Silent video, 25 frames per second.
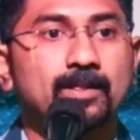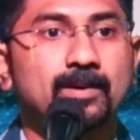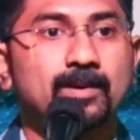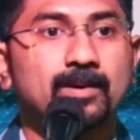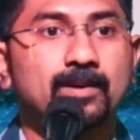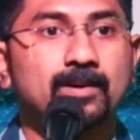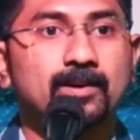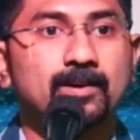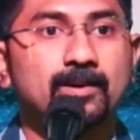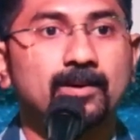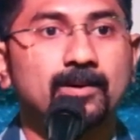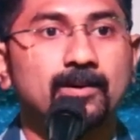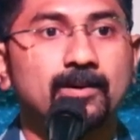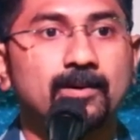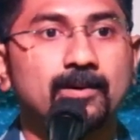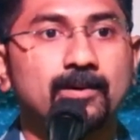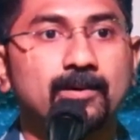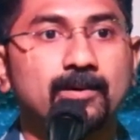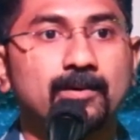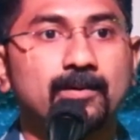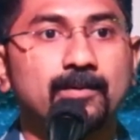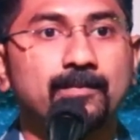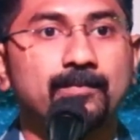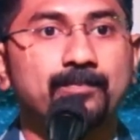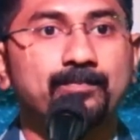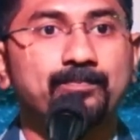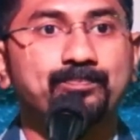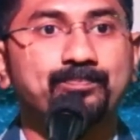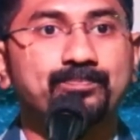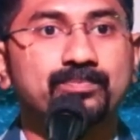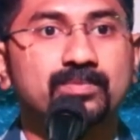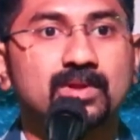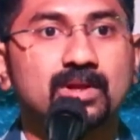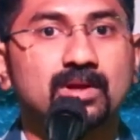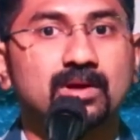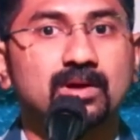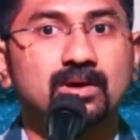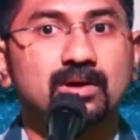uh,
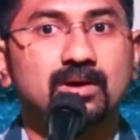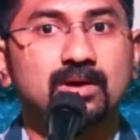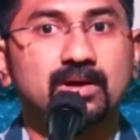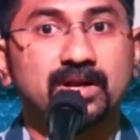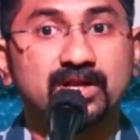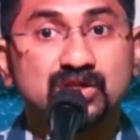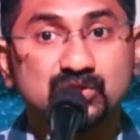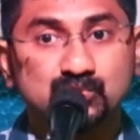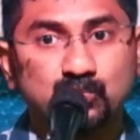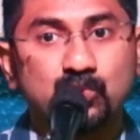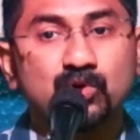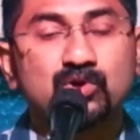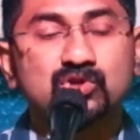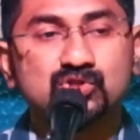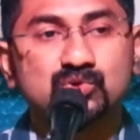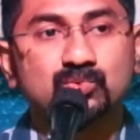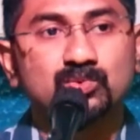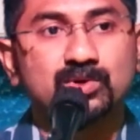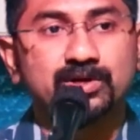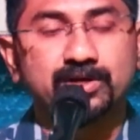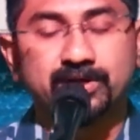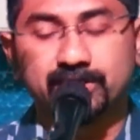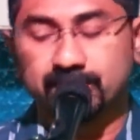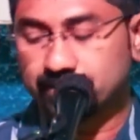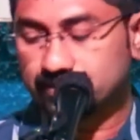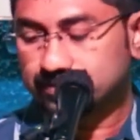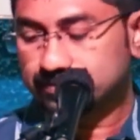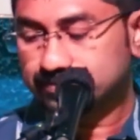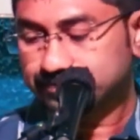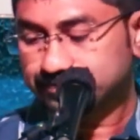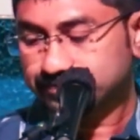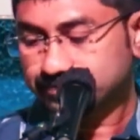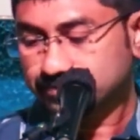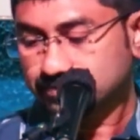responsibility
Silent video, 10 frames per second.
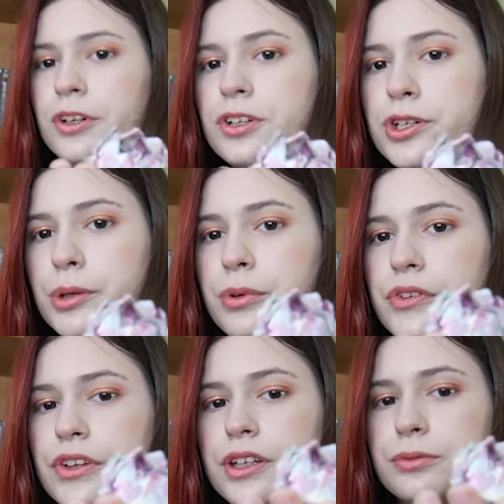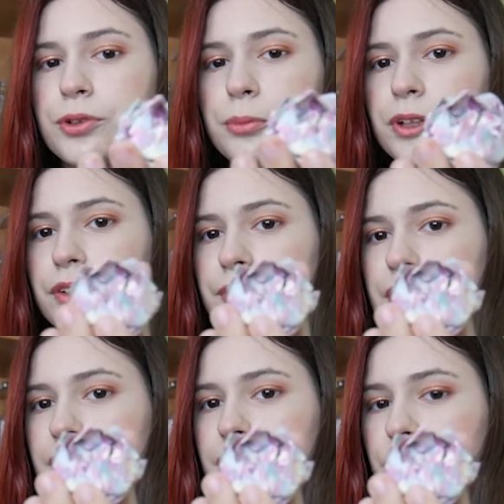I'm pretty sure was a gift from an
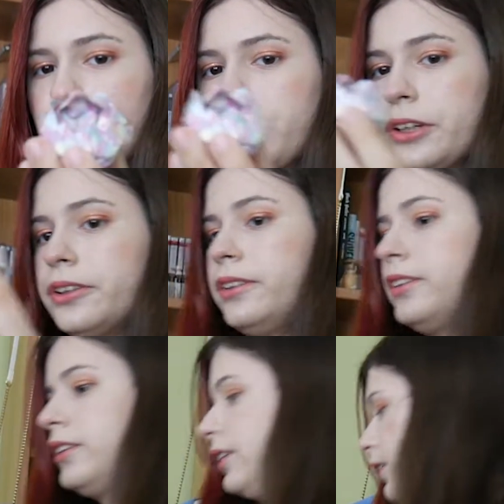event as well.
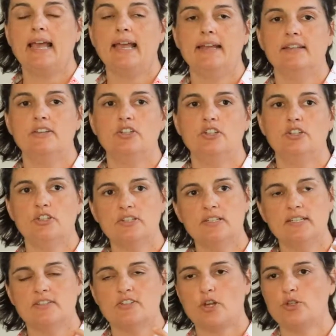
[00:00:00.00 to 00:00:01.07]
and
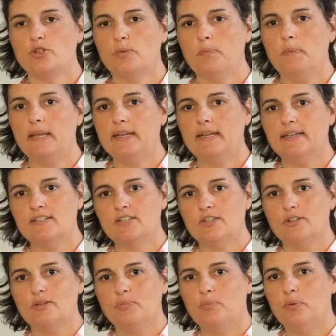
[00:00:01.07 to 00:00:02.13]
using social media to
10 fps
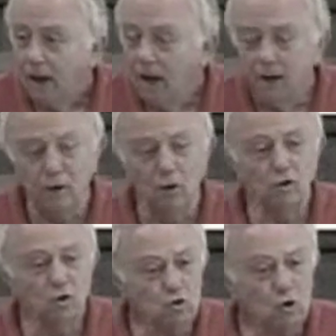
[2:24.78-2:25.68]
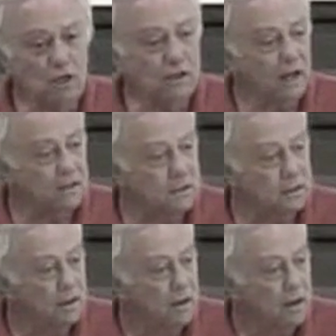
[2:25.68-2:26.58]
And not only that,
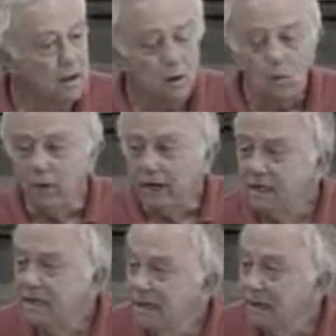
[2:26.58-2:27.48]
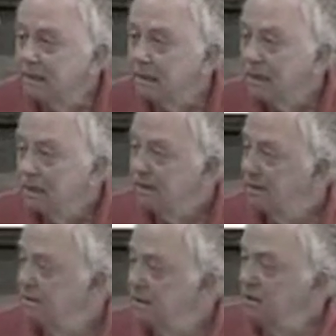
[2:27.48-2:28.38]
we hear
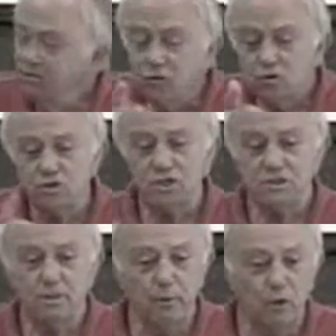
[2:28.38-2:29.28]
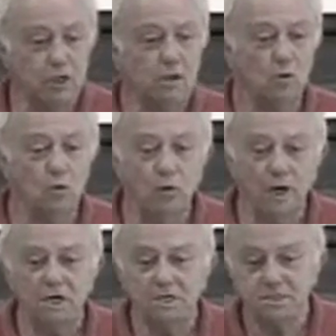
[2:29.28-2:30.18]
that if you see somebody who
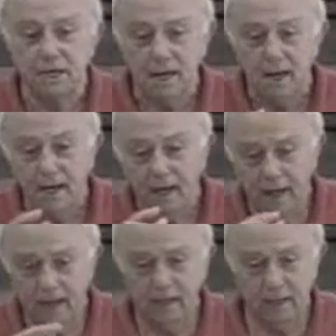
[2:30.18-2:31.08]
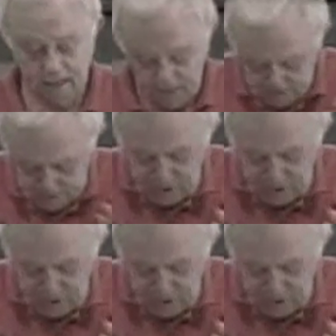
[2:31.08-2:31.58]
wears a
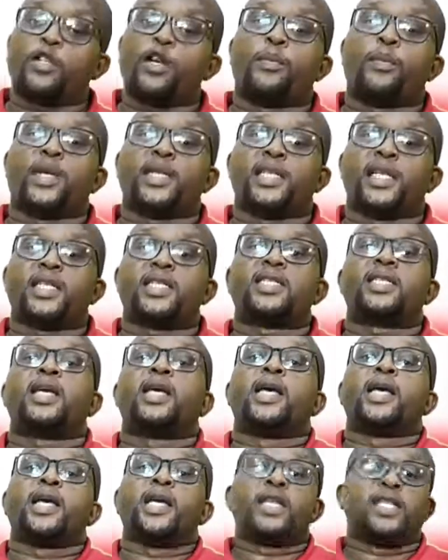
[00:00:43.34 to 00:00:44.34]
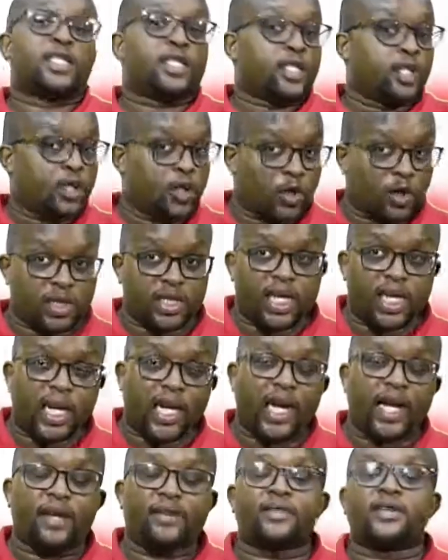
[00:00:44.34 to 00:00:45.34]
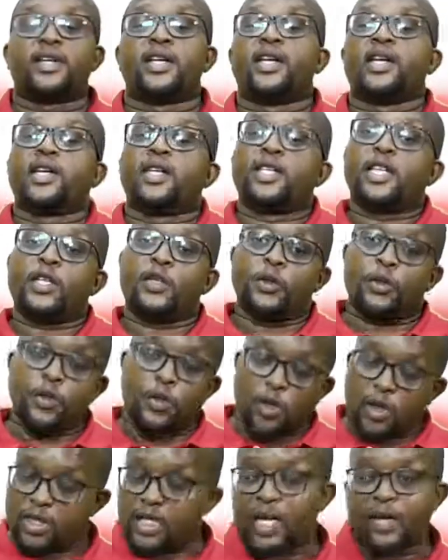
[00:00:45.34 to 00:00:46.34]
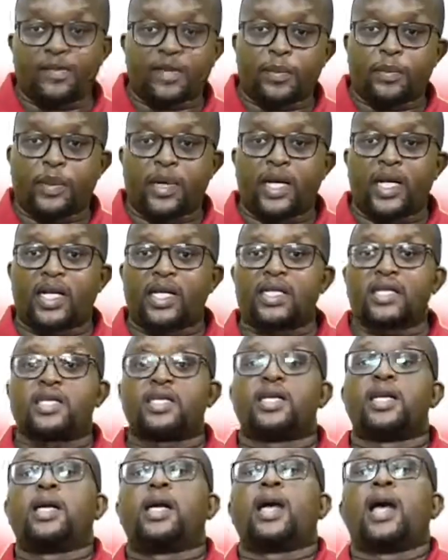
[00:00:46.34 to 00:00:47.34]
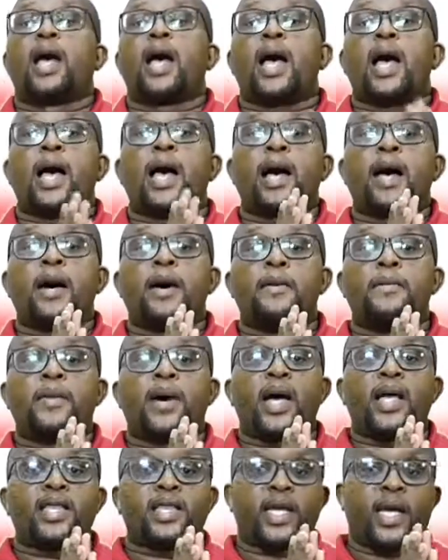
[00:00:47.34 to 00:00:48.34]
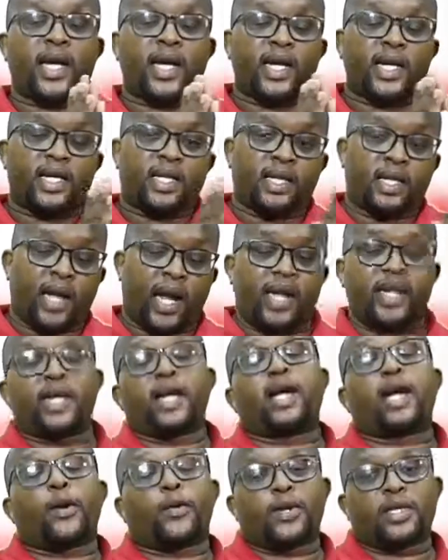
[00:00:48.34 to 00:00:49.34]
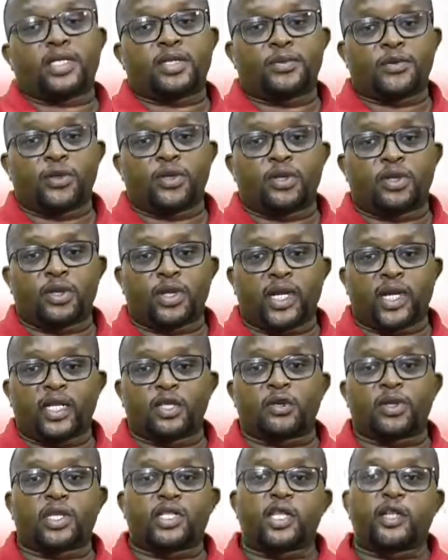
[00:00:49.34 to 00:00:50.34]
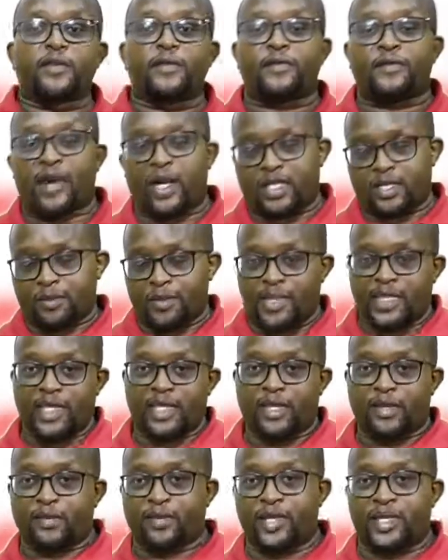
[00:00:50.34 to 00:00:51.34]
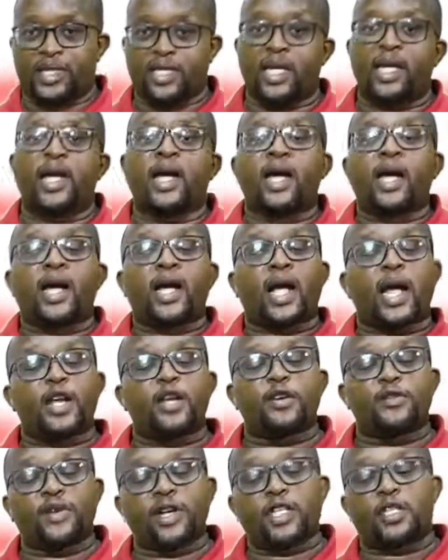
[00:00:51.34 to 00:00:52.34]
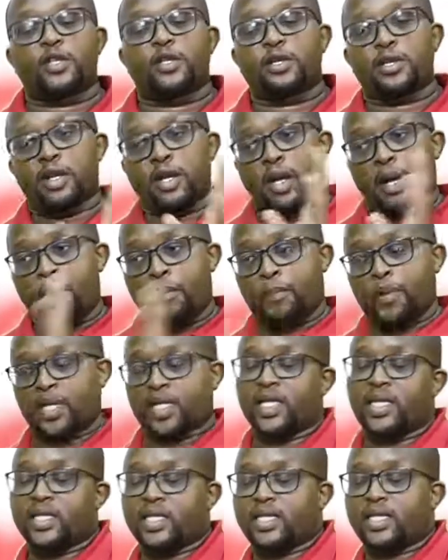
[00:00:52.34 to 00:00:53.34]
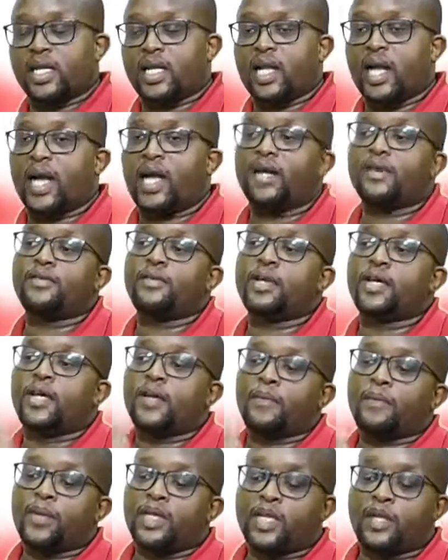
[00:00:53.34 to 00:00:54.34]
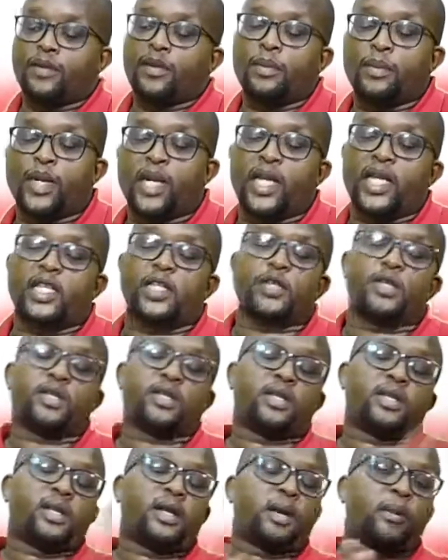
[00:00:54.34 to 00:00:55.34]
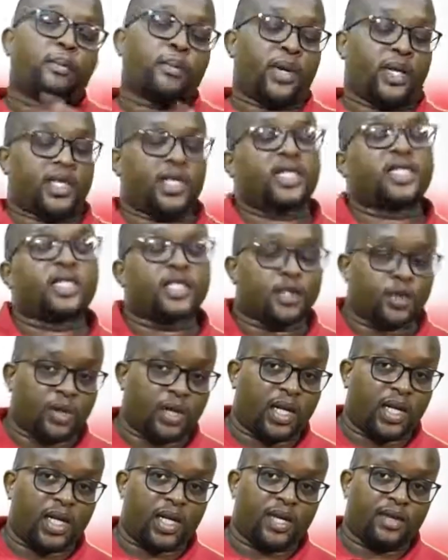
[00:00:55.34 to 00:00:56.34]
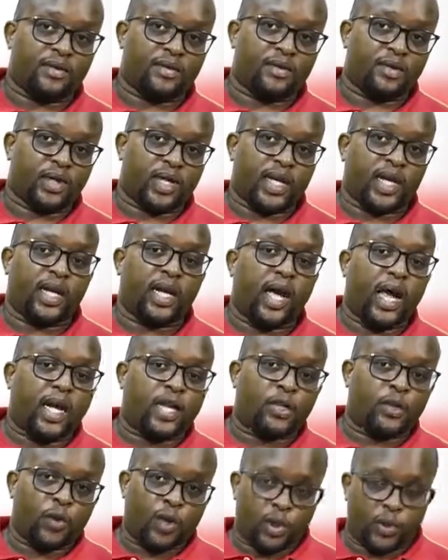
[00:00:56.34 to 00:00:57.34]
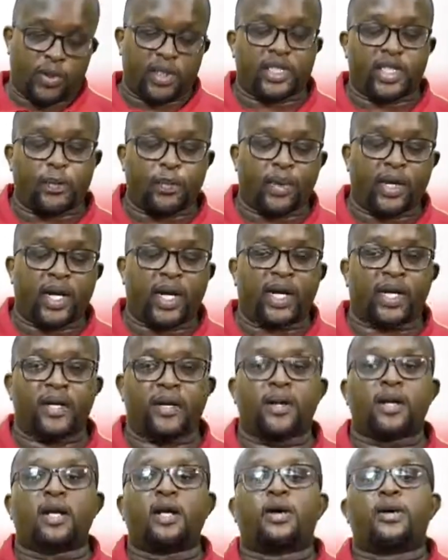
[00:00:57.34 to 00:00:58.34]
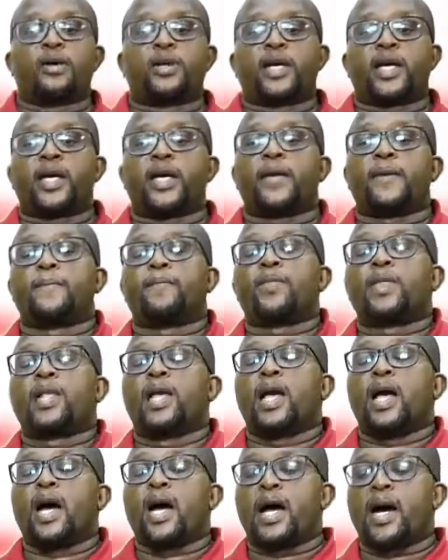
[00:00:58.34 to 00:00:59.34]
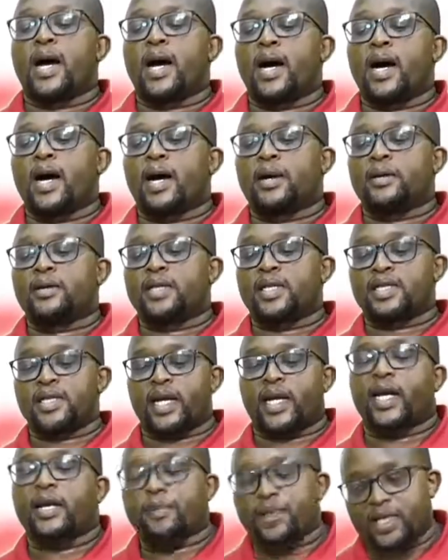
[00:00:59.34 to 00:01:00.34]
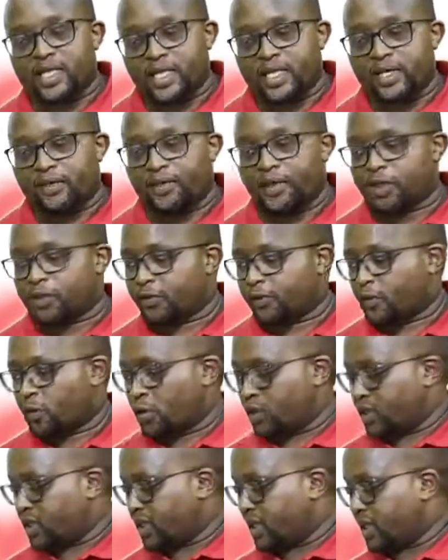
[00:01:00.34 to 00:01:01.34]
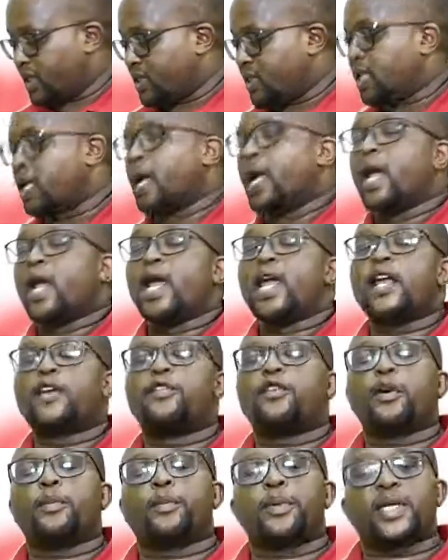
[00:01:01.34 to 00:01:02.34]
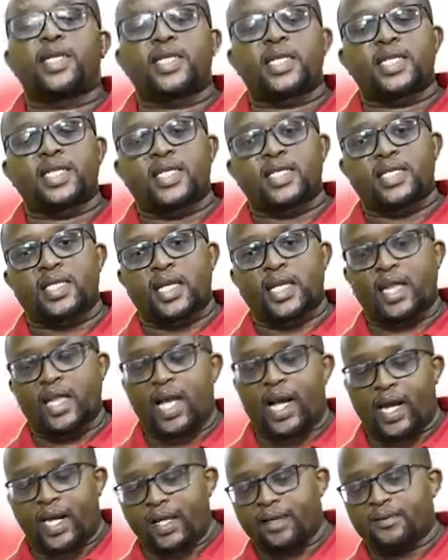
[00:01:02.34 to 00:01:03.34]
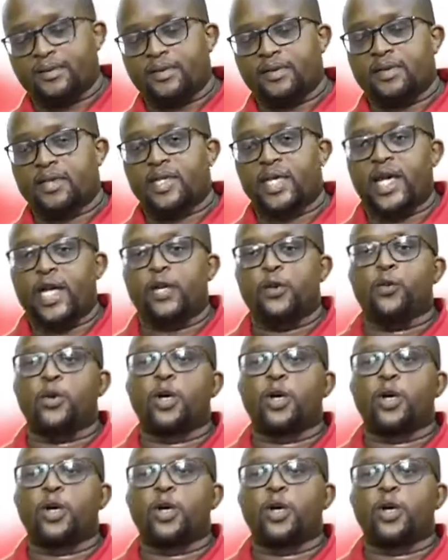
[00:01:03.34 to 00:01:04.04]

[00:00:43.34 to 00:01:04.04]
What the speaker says: your patient is not alive, they do not have a pulse, and they're in cardiac arrest mode. Okay? So that's the first major difference. Cardioversion, patient is alive. Defibrillation, patient is not alive. Okay? And you are doing CPR. Okay? The second major difference, of course, is if your patient is alive, then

____________

# How to complete this task
Nothing but the text of the listing should be set down, exactly, with the pictures left behind.

# Your solution
Silent video, 25 frames per second.
uh,
responsibility
Silent video, 10 frames per second.
I'm pretty sure was a gift from an
event as well.
[00:00:00.00 to 00:00:01.07]
and
[00:00:01.07 to 00:00:02.13]
using social media to
10 fps
[2:24.78-2:25.68]
[2:25.68-2:26.58]
And not only that,
[2:26.58-2:27.48]
[2:27.48-2:28.38]
we hear
[2:28.38-2:29.28]
[2:29.28-2:30.18]
that if you see somebody who
[2:30.18-2:31.08]
[2:31.08-2:31.58]
wears a
[00:00:43.34 to 00:00:44.34]
[00:00:44.34 to 00:00:45.34]
[00:00:45.34 to 00:00:46.34]
[00:00:46.34 to 00:00:47.34]
[00:00:47.34 to 00:00:48.34]
[00:00:48.34 to 00:00:49.34]
[00:00:49.34 to 00:00:50.34]
[00:00:50.34 to 00:00:51.34]
[00:00:51.34 to 00:00:52.34]
[00:00:52.34 to 00:00:53.34]
[00:00:53.34 to 00:00:54.34]
[00:00:54.34 to 00:00:55.34]
[00:00:55.34 to 00:00:56.34]
[00:00:56.34 to 00:00:57.34]
[00:00:57.34 to 00:00:58.34]
[00:00:58.34 to 00:00:59.34]
[00:00:59.34 to 00:01:00.34]
[00:01:00.34 to 00:01:01.34]
[00:01:01.34 to 00:01:02.34]
[00:01:02.34 to 00:01:03.34]
[00:01:03.34 to 00:01:04.04]

[00:00:43.34 to 00:01:04.04]
What the speaker says: your patient is not alive, they do not have a pulse, and they're in cardiac arrest mode. Okay? So that's the first major difference. Cardioversion, patient is alive. Defibrillation, patient is not alive. Okay? And you are doing CPR. Okay? The second major difference, of course, is if your patient is alive, then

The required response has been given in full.